CHICAGO — One after another, planes roared down a new runway Thursday at O'Hare International Airport, where years of crippling delays stalled the nation's entire aviation system and earned the busy hub a reputation as a kind of traveler's curse.

Chicago aviation officials promised the new 10,800-foot airstrip would reduce delays at O'Hare — one of the nation's most important crossroads — by up to 50 percent while allowing for nearly 90,000 additional flights per year. It is part of an $8 billion overhaul that began in 2003 and is reconfiguring O'Hare's outdated layout of crisscrossing runways into a modern and more efficient parallel system.

"It will improve the efficiency of the national aviation system from coast to coast," Chicago Aviation Commissioner Rosemarie Andolino said of the new runway at a ceremony to mark its opening.

O'Hare still ranks at or near the bottom in on-time departures. Opening in 1955, it became a victim of its own success in building itself up as bustling air hub and one of the busiest airports in the world. It was so overwhelmed by the 1990s that a delay taskforce had to be formed.

"O'Hare's been bottled up for so long. This could lead to some exciting things, some new services," said Joseph Schwieterman, Chicago-based transportation researcher at DePaul University, adding that more capacity might even draw in a low-cost carrier.

O'Hare's old lattice network of runways was conceived to allow pilots to take off and land under different crosswind patterns; aircraft technology has largely eliminated that need. When the project is complete, O'Hare will have six parallel and two crosswind runways.

The major expansion pieces yet to be completed are two more parallel runways, a control tower and an extension to an existing runway. One of those new runways and the control tower are under construction, but the city's airline partners in the mega project have yet to agree on how to divvy up the funding of $2.3 billion worth of work still needed to build the final runway and extension.

The airlines already have invested $2.2 billion in the expansion project, said Jim Compton, vice chairman and chief revenue officer at United.

With the new runway, most planes are now taking off and landing on east-west flight paths at O'Hare, and more flights will be able to do so in poor weather and with reduced visibility. During good weather, up to 150 planes an hour will be able to take off from the runway, according to the Federal Aviation Administration.

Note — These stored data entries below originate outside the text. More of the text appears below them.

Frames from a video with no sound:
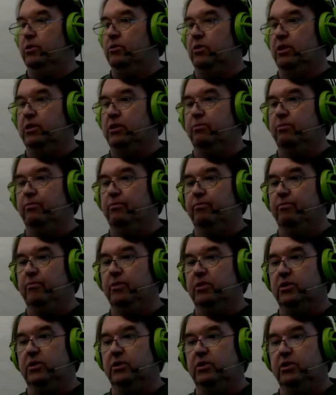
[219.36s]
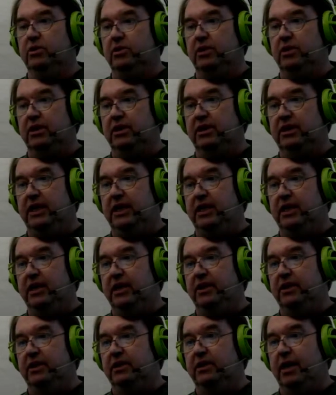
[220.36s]
I'm going to succeed
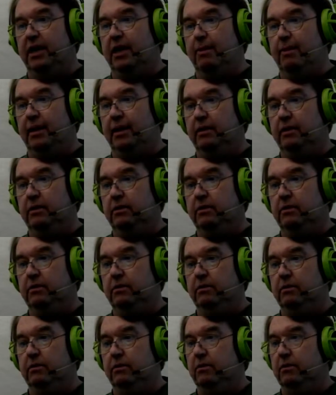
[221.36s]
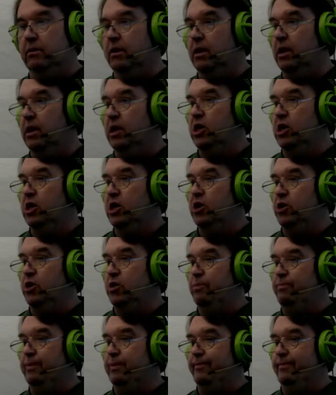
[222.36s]
in this, am I?
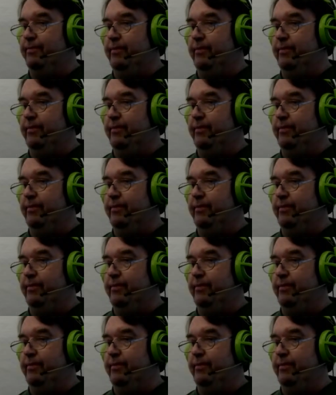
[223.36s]
Nope.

The impact will be felt far way, especially in smaller airports around the country whose regional jets to Chicago were the first flights to get delayed, hurting those airports' attempts to offer reliable one-stop service to the other side of the country.

Aviation consultant Greg Principato said that while he was president of Airports Council International - North America, from 2005 until earlier this year, he heard repeatedly from small airport directors that the construction project at O'Hare was one of the most important issues for them.

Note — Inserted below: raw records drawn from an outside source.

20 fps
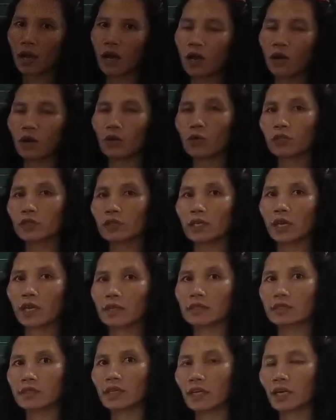
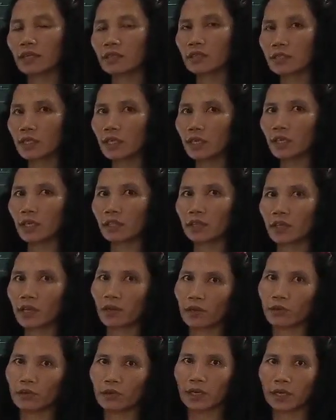audience, they can see it
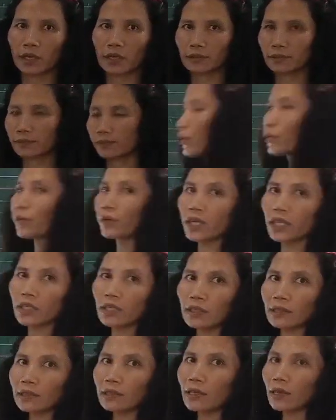clearly or read
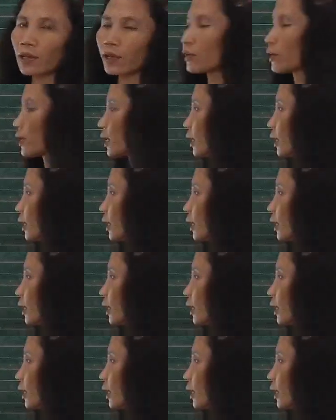it clearly.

"For a lot of those small communities it's going to be huge," he said of the new runway.

Chronic flight delays at O'Hare, where around half of travelers are just transiting, sent paralyzing shockwaves around the nation's air system in the 1990s. It was a sign that you were an experienced traveler if you said you were trying to avoid O'Hare, Schwieterman said.

"You could hardly mention O'Hare without somebody pulling out a horror story," he said. "And that was well deserved. Everybody had seen trips go up in smoke due to intolerable delays."

Recent data indicates the airport still has some catching up to do.

Of the nation's 29 busiest airports, O'Hare ranked dead last in on-time departures throughout the first seven months of this year, with only about 67 percent of flights taking off on schedule, according to data from the U.S. Department of Transportation.

That represents a slip of three places in the rankings over the same period a year earlier, when O'Hare's on-time rate was 77 percent.

City aviation officials had to overcome numerous challenges to get to this midway point in the project.

For the new runway alone, they had to relocate a cemetery and its 1,500 graves, a section of railroad line, a waterway that had to be moved twice, two large cargo facilities and an aircraft fueling station.

The city has also had to negotiate hard with American and United, which are helping bankroll the expansion project. The airlines sued Chicago in 2011 to stop it from issuing bonds to finance the project, arguing that the city was violating a lease the gives them authority to review and approve expenditures for capital projects. Then-U.S. Transportation Secretary Ray LaHood had to intervene to break that dispute.